**TASK GOAL**
Leave out all pictures while repeating the records exactly and completely.

**DATA IN THIS EXERCISE**
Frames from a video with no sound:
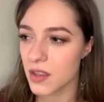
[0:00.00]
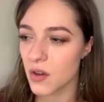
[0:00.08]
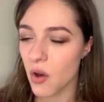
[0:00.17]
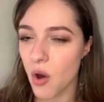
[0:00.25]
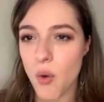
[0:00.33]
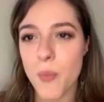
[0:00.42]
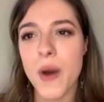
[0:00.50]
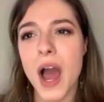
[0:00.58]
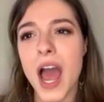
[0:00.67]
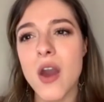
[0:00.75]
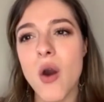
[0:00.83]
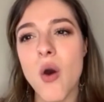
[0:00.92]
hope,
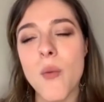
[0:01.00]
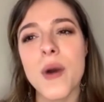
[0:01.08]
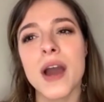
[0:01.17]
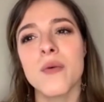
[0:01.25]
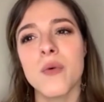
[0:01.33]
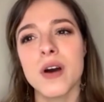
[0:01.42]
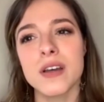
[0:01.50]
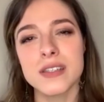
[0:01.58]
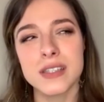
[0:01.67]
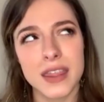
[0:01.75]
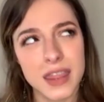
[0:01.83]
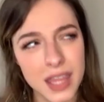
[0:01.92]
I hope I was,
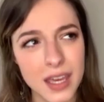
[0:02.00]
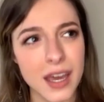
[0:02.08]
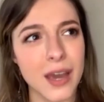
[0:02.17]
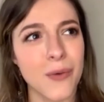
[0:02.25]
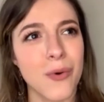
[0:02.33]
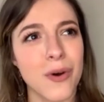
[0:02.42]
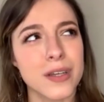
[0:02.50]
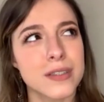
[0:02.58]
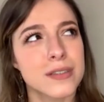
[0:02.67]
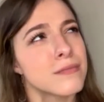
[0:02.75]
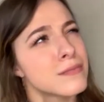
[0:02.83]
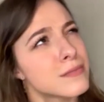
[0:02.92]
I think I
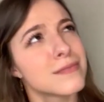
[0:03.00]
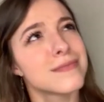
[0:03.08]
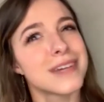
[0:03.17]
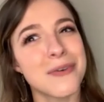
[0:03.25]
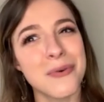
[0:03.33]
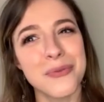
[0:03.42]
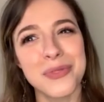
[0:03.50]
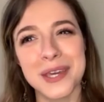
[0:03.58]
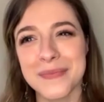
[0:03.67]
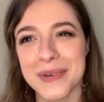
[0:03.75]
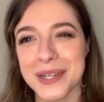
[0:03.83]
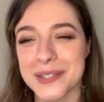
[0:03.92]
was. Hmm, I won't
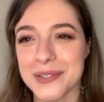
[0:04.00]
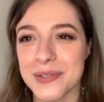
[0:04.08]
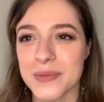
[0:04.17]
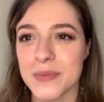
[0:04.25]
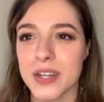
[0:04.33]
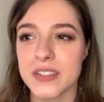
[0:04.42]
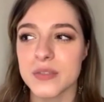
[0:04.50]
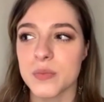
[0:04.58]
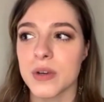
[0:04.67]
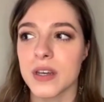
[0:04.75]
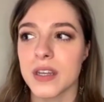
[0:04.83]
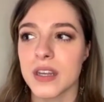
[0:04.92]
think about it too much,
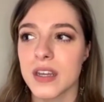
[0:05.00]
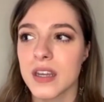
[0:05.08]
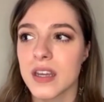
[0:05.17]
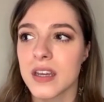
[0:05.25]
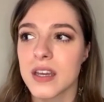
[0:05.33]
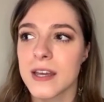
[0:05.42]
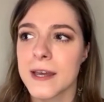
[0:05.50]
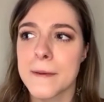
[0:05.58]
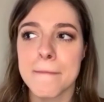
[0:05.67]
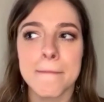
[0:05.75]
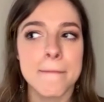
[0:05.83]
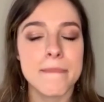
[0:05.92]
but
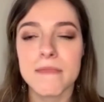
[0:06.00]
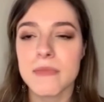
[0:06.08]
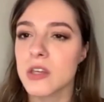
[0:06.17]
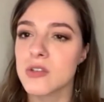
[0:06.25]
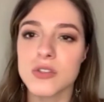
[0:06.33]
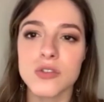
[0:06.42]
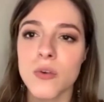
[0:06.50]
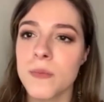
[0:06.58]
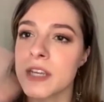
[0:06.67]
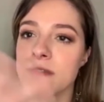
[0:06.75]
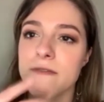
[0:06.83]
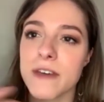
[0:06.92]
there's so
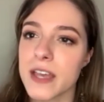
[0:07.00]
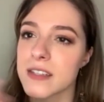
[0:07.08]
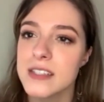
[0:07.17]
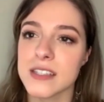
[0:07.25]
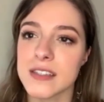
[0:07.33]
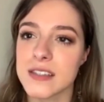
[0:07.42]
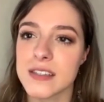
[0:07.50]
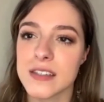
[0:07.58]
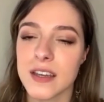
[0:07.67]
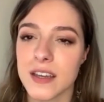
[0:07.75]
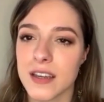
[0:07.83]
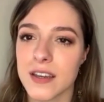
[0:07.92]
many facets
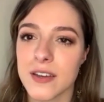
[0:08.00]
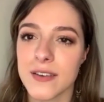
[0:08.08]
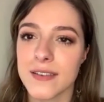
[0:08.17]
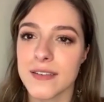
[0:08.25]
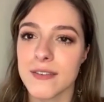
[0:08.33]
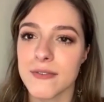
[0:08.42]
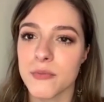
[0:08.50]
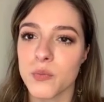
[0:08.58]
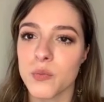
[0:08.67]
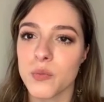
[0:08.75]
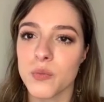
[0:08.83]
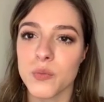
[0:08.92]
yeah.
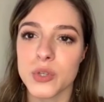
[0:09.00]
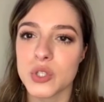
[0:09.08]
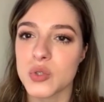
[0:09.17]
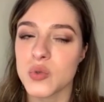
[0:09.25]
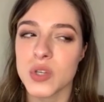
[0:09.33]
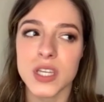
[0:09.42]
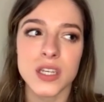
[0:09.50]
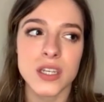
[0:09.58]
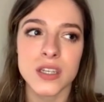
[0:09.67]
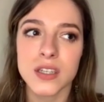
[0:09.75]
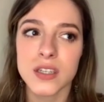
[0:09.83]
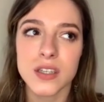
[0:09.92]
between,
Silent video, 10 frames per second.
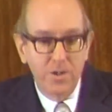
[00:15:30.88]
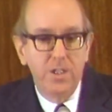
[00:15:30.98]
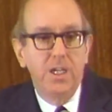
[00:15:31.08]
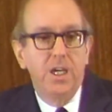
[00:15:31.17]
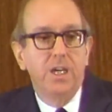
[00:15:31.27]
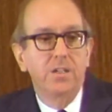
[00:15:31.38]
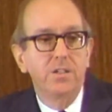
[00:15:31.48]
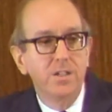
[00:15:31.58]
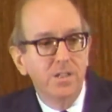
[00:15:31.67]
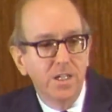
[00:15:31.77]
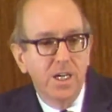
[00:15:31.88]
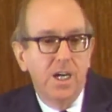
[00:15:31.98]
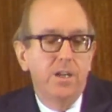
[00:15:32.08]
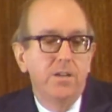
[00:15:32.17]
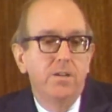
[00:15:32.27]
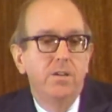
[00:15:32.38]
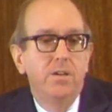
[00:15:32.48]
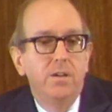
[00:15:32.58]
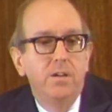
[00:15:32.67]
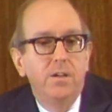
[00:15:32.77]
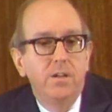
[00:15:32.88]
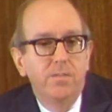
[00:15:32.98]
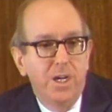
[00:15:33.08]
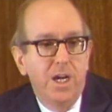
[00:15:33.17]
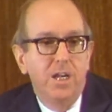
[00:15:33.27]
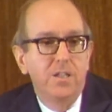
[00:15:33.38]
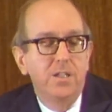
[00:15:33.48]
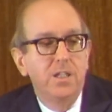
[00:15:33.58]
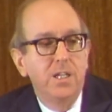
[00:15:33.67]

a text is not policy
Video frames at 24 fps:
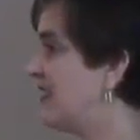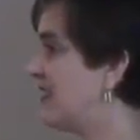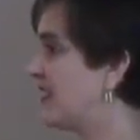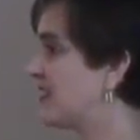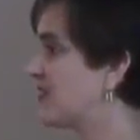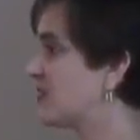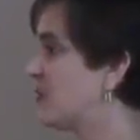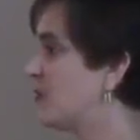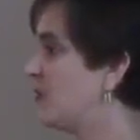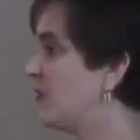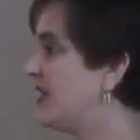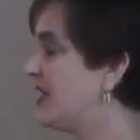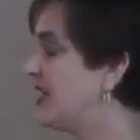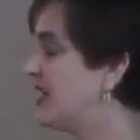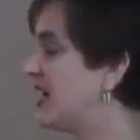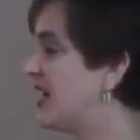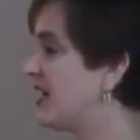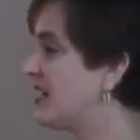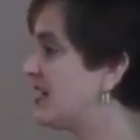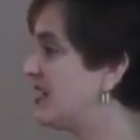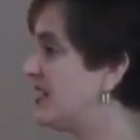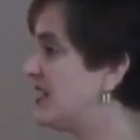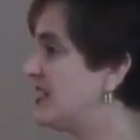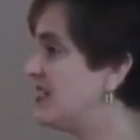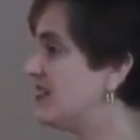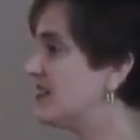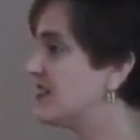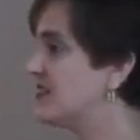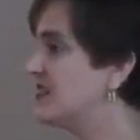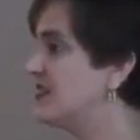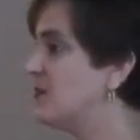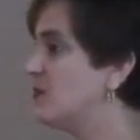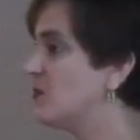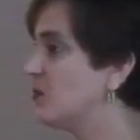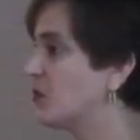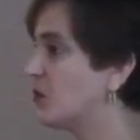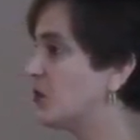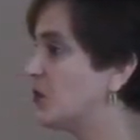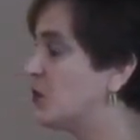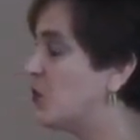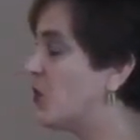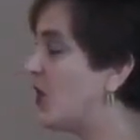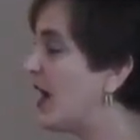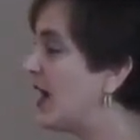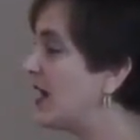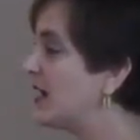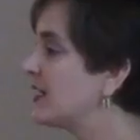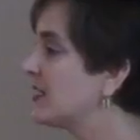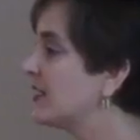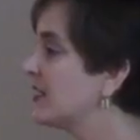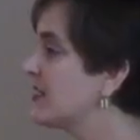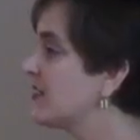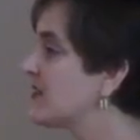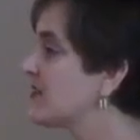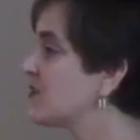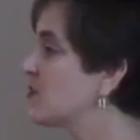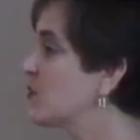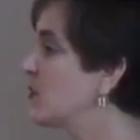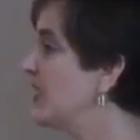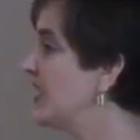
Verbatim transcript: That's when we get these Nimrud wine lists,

**ANSWER BOX**
Frames from a video with no sound:
[0:00.00]
[0:00.08]
[0:00.17]
[0:00.25]
[0:00.33]
[0:00.42]
[0:00.50]
[0:00.58]
[0:00.67]
[0:00.75]
[0:00.83]
[0:00.92]
hope,
[0:01.00]
[0:01.08]
[0:01.17]
[0:01.25]
[0:01.33]
[0:01.42]
[0:01.50]
[0:01.58]
[0:01.67]
[0:01.75]
[0:01.83]
[0:01.92]
I hope I was,
[0:02.00]
[0:02.08]
[0:02.17]
[0:02.25]
[0:02.33]
[0:02.42]
[0:02.50]
[0:02.58]
[0:02.67]
[0:02.75]
[0:02.83]
[0:02.92]
I think I
[0:03.00]
[0:03.08]
[0:03.17]
[0:03.25]
[0:03.33]
[0:03.42]
[0:03.50]
[0:03.58]
[0:03.67]
[0:03.75]
[0:03.83]
[0:03.92]
was. Hmm, I won't
[0:04.00]
[0:04.08]
[0:04.17]
[0:04.25]
[0:04.33]
[0:04.42]
[0:04.50]
[0:04.58]
[0:04.67]
[0:04.75]
[0:04.83]
[0:04.92]
think about it too much,
[0:05.00]
[0:05.08]
[0:05.17]
[0:05.25]
[0:05.33]
[0:05.42]
[0:05.50]
[0:05.58]
[0:05.67]
[0:05.75]
[0:05.83]
[0:05.92]
but
[0:06.00]
[0:06.08]
[0:06.17]
[0:06.25]
[0:06.33]
[0:06.42]
[0:06.50]
[0:06.58]
[0:06.67]
[0:06.75]
[0:06.83]
[0:06.92]
there's so
[0:07.00]
[0:07.08]
[0:07.17]
[0:07.25]
[0:07.33]
[0:07.42]
[0:07.50]
[0:07.58]
[0:07.67]
[0:07.75]
[0:07.83]
[0:07.92]
many facets
[0:08.00]
[0:08.08]
[0:08.17]
[0:08.25]
[0:08.33]
[0:08.42]
[0:08.50]
[0:08.58]
[0:08.67]
[0:08.75]
[0:08.83]
[0:08.92]
yeah.
[0:09.00]
[0:09.08]
[0:09.17]
[0:09.25]
[0:09.33]
[0:09.42]
[0:09.50]
[0:09.58]
[0:09.67]
[0:09.75]
[0:09.83]
[0:09.92]
between,
Silent video, 10 frames per second.
[00:15:30.88]
[00:15:30.98]
[00:15:31.08]
[00:15:31.17]
[00:15:31.27]
[00:15:31.38]
[00:15:31.48]
[00:15:31.58]
[00:15:31.67]
[00:15:31.77]
[00:15:31.88]
[00:15:31.98]
[00:15:32.08]
[00:15:32.17]
[00:15:32.27]
[00:15:32.38]
[00:15:32.48]
[00:15:32.58]
[00:15:32.67]
[00:15:32.77]
[00:15:32.88]
[00:15:32.98]
[00:15:33.08]
[00:15:33.17]
[00:15:33.27]
[00:15:33.38]
[00:15:33.48]
[00:15:33.58]
[00:15:33.67]

a text is not policy
Video frames at 24 fps:
Verbatim transcript: That's when we get these Nimrud wine lists,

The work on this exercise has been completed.